Dan Van Clapp






   In my childhood, I was fascinated by museum dioramas — their three-dimensional models in the foreground blending into a two-dimensional background, creating an illusion of historical reality. In high school, I applied these ideas in making miniature set designs that became models for our theatre sets. Ever since, I've continued to explore the ways in which everyday found objects can be assembled into provocative tableaux that expose the hypocrisy in institutions designed to protect us from ourselves — the church, the military, the government.

   This work questions the hagiography of war. From my days as an Army expert marksman in the 70s, I have been interested in the many ways human beings invent to kill themselves in order to promote peace and the many ways they invent to try to keep others from killing them. Before he died, my father, an aeronautical engineer who spent his life protecting us from the communists during the Cold War, pronounced his life's work "hogwash." In works such as Mega Ray and Cash for Trash, I probe the "hogwash" of our efforts to slay, or protect ourselves from, the latest dragon — the communists, the terrorists, whoever comes next.

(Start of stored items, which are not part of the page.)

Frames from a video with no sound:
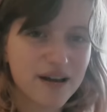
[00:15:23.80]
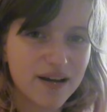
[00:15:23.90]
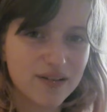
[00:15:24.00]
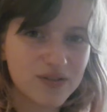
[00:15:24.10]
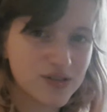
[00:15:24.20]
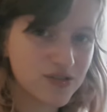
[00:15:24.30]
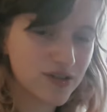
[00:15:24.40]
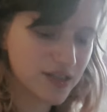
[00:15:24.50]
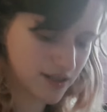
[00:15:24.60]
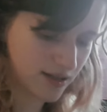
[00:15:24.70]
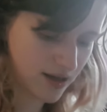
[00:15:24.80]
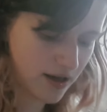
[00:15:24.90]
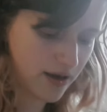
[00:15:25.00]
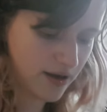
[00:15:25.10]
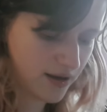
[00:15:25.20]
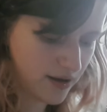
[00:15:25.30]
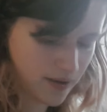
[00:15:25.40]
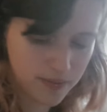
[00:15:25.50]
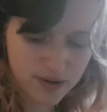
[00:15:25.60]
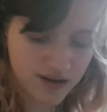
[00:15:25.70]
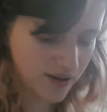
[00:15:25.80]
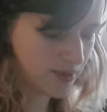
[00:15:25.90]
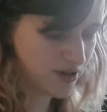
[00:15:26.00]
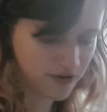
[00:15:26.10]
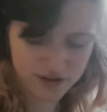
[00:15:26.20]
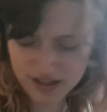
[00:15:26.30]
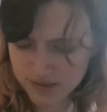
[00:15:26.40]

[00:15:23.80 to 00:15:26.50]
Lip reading: kind of lost interest. But let me know if it gets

   Although at first glance my art appears to be real — weapons, ships, planes, missile shields — closer inspection reveals that it is assembled from children's toys (Tonka truck wheels, whistles, tin horns), household objects (ice cube trays, hair curlers, jello molds), recycled material (aluminum cans, cardboard containers, plastic CD holders), and actual military junk from the aerospace industry. In Tank Boy, Boat Boy, and Jet Boy, for example, baby strollers provide the base for the work — a commentary on our sending ever younger children to fight our wars.

   Like Monty Python and Mash, my work is a satirical spoof of deadly serious themes — a fun house mirror reflecting the absurdity of our popular culture construction of war and patriotism.